**WHAT YOU WILL DO:** Instruction for the data below: set down exactly the lines from the line with "[0:07.20-0:08.10]" to the line with "What the speaker", inclusive, and no others.

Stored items
━━━━━━━━━━

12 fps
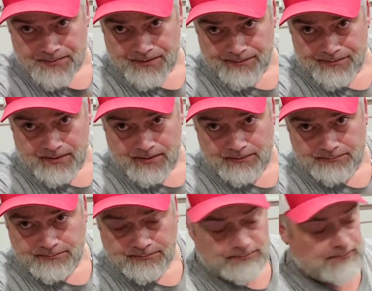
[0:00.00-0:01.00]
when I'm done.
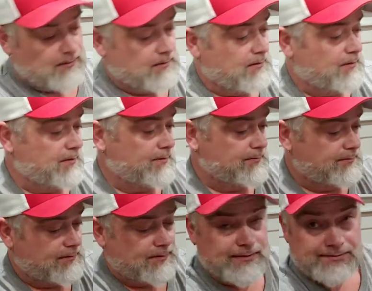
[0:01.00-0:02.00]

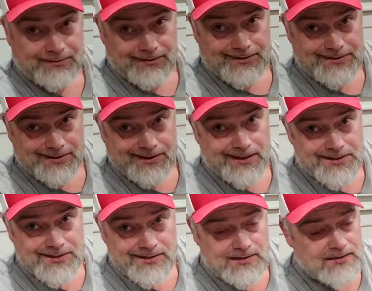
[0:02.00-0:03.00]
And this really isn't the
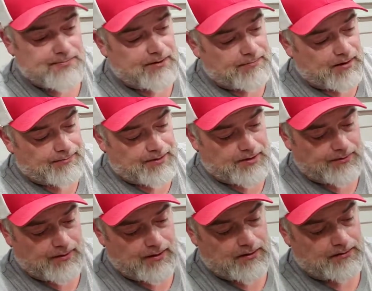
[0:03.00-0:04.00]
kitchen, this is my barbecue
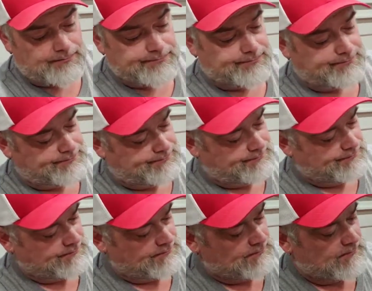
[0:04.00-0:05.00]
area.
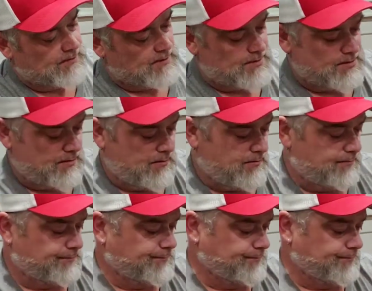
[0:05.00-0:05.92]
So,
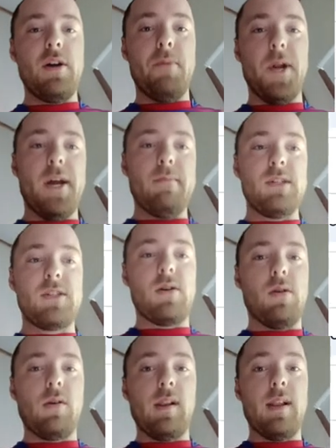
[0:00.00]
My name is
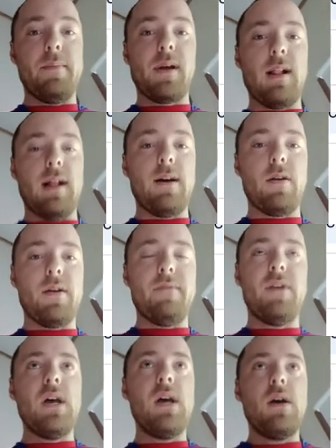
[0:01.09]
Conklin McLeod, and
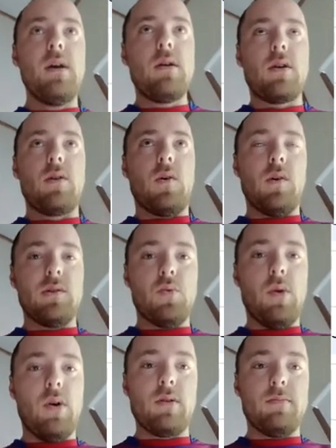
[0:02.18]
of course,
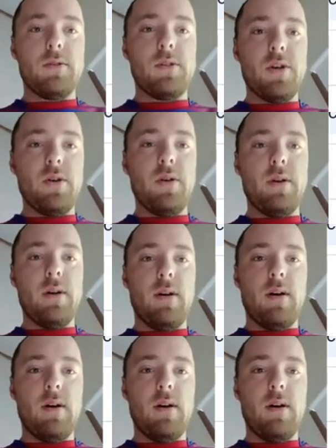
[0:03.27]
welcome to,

━━━━━━━━━━

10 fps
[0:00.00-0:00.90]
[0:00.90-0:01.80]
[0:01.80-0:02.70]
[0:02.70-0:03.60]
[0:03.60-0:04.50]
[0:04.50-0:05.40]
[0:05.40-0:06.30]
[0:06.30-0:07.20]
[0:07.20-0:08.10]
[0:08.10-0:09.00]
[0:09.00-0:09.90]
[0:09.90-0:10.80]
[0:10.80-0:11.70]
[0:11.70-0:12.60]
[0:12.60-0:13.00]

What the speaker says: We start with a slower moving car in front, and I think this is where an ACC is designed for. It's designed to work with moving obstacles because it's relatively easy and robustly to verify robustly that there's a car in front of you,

━━━━━━━━━━

**WRITTEN RESPONSE:**
[0:07.20-0:08.10]
[0:08.10-0:09.00]
[0:09.00-0:09.90]
[0:09.90-0:10.80]
[0:10.80-0:11.70]
[0:11.70-0:12.60]
[0:12.60-0:13.00]

What the speaker says: We start with a slower moving car in front, and I think this is where an ACC is designed for. It's designed to work with moving obstacles because it's relatively easy and robustly to verify robustly that there's a car in front of you,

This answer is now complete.